ICPEN adopts best practice principles for advertising to children online
The International Consumer Protection and Enforcement Network (ICPEN), is a network of consumer protection authorities from over 65 countries who work together to tackle problems faced by consumers across the globe by sharing information and common actions. It has now formally adopted Best Practice Principles for Marketing Practices directed towards Children Online. The Principles have been developed and agreed by ICPEN members who are united in their view that adherence to the Principles will help traders to address the negative consequences of harmful marketing practices that children encounter online. The principles are: traders should make clear what is and what is not marketing; traders should not use marketing techniques that exploit children’s naivety, credulity, or lack of commercial knowledge; traders should not engage in the deceptive or harmful collection and use of children’s data; and traders should not market inappropriate products or services online to children.
The E-commerce Directive after the transition period
The UK government has issued guidance on the application of the E-commerce Directive in the UK after the Brexit transition period ends. At the end of the transition period, the E-commerce Directive will no longer apply to the UK. The guidance says that businesses should begin to prepare for these changes now. Rules relating to online activities in EEA countries may newly apply to UK online service providers who operate in the EEA from 1 January 2021. The E-commerce Directive currently allows EEA online service providers to operate in any EEA country, while only following relevant rules in the country in which they are established. This framework will no longer apply to UK providers as the UK will have left the EEA. Businesses should consider whether their services are currently in scope of the Directive, and if so, ensure compliance with relevant requirements in each EEA country in which they operate. Depending on the nature of their online services businesses may already comply with these requirements. This could mean that there are little or no immediate changes needed to be compliant from 1 January 2021.
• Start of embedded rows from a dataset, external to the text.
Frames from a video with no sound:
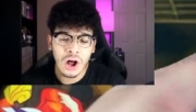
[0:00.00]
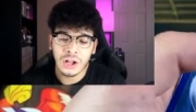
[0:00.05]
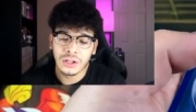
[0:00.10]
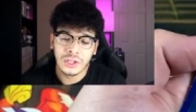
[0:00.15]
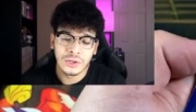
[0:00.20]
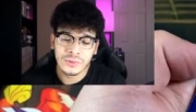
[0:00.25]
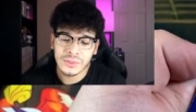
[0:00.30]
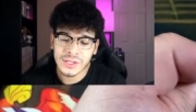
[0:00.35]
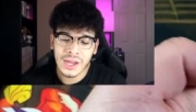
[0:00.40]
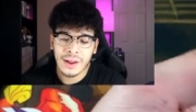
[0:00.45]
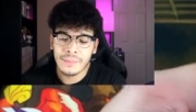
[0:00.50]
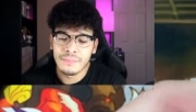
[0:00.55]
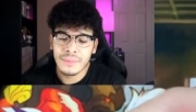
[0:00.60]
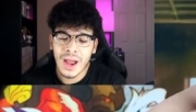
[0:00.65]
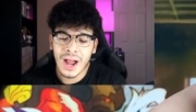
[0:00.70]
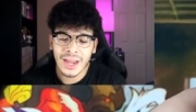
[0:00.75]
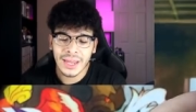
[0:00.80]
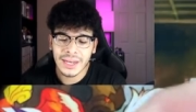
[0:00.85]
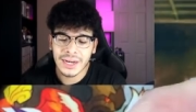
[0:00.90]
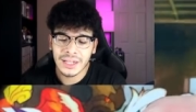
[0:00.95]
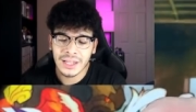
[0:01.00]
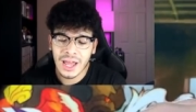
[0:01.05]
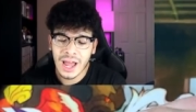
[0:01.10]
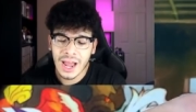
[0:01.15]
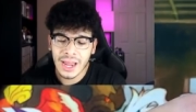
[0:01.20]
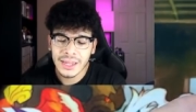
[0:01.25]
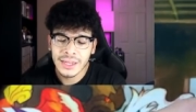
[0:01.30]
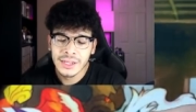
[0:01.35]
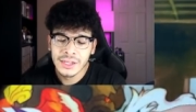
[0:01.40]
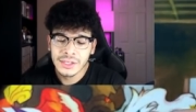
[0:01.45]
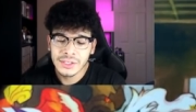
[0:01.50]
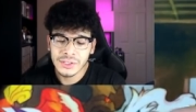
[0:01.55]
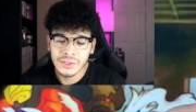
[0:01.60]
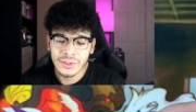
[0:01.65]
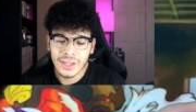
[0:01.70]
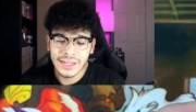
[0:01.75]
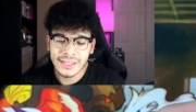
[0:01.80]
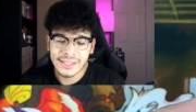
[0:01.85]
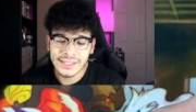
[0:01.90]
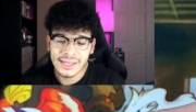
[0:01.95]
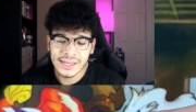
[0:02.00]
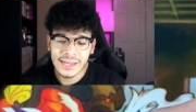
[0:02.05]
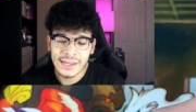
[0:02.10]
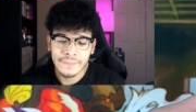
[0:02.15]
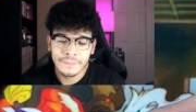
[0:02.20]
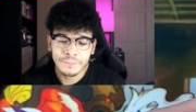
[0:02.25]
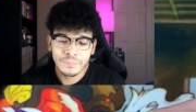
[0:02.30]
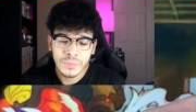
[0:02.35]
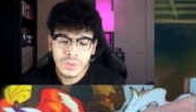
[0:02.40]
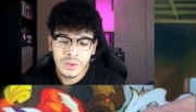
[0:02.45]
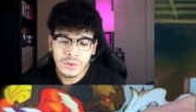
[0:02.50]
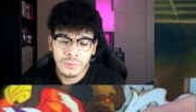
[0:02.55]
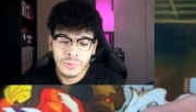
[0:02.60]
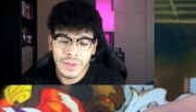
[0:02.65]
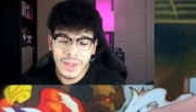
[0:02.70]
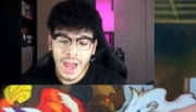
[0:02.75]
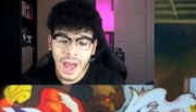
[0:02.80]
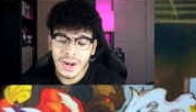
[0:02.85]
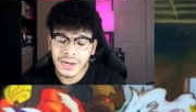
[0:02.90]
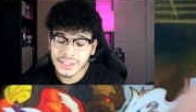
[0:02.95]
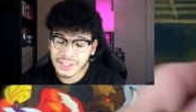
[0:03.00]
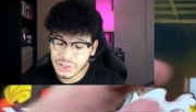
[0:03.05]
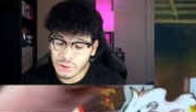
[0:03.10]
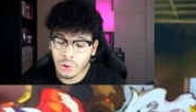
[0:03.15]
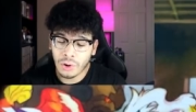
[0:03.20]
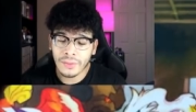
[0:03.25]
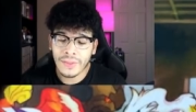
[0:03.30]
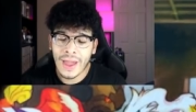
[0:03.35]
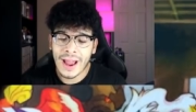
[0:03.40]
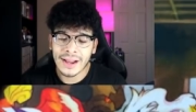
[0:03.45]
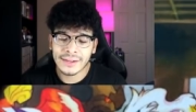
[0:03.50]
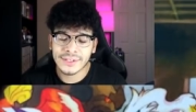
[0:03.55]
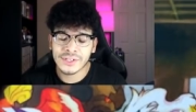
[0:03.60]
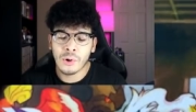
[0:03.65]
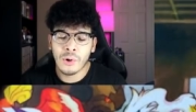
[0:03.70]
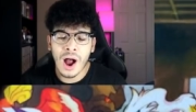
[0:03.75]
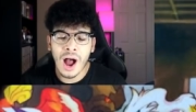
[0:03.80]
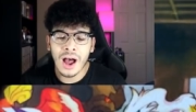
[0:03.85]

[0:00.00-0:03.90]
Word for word: hollows. I'm not gonna lie. So let's see. We got a Snorlax. So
Ofcom publishes report on net neutrality rules
The EU Regulation 2015/2120 on open internet access requires national regulatory authorities such as Ofcom to monitor and ensure compliance with the net neutrality rules and to promote the availability of non-discriminatory internet access services at levels of quality that reflect advances in technology. Ofcom has now published its report to the European Commission and BEREC on its approach to monitoring and ensuring compliance, covering the period from May 2019 to April 2020. The reports covers monitoring the quality of internet access services; safeguarding open internet access and traffic management; transparency measures; and complaints and remedies. Although this will be the last report Ofcom produces for the EU, it will publish reports in future under UK law. Therefore, Ofcom will continue to monitor compliance and publish its findings on a yearly basis.